The grand jury didn’t buy it due to a lack of evidence. They rejected an indictment and the case went dormant for four years. In the legal system, that is.

In the news system, the Hall-Mills murder case was far from forgotten. The early 1920s was a vibrant time. Americans were recovering from a war and a pandemic. They wanted a release. The media gave it to them with the birth of American-style tabloids which rejected the stiff-collar, upper-crust reporting style of the New York Times.

William Randolph Hearst began publishing British-like papers targeting sensationalism. Hearst’s New York Daily Mirror competed with the already established tabloids New York Daily News and the New York Graphic. Hearst, being the cunning entrepreneur he was, looked to one-up the competition. He found one story that had it all—love & sex, money, and murder.

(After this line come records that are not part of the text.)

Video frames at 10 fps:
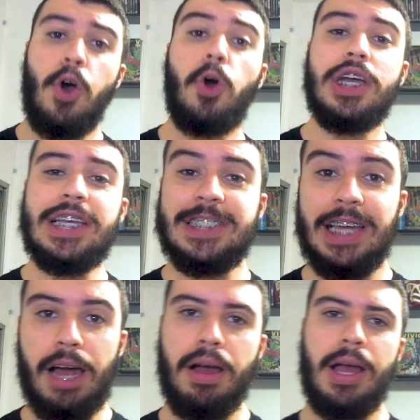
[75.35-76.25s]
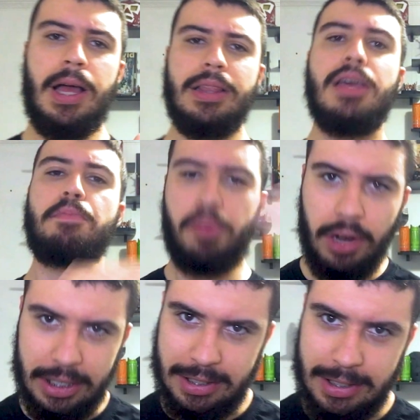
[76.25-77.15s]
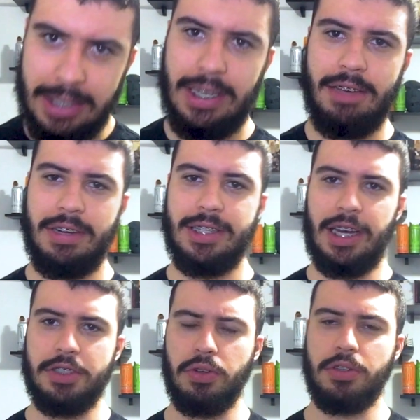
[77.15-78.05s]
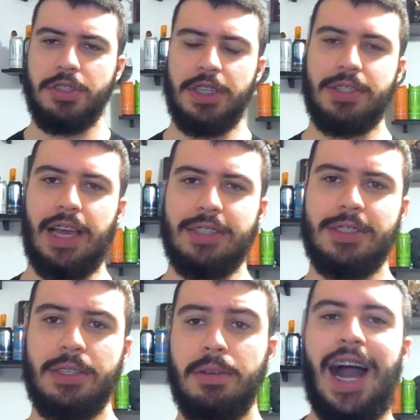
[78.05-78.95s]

O que será depois dessa rivalidade contra o Team Tess?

Throw in a philandering clergyman and he had what Americans of the Roaring Twenties wanted to read.

The NY Daily Mirror resurrected the Hall-Mills murder case in 1925. Investigating reporters dug up “new evidence” which was so publicized that the New Jersey officials couldn’t ignore it. There were a few overlooked items from the 1922 investigation that showed up on the tabloid covers.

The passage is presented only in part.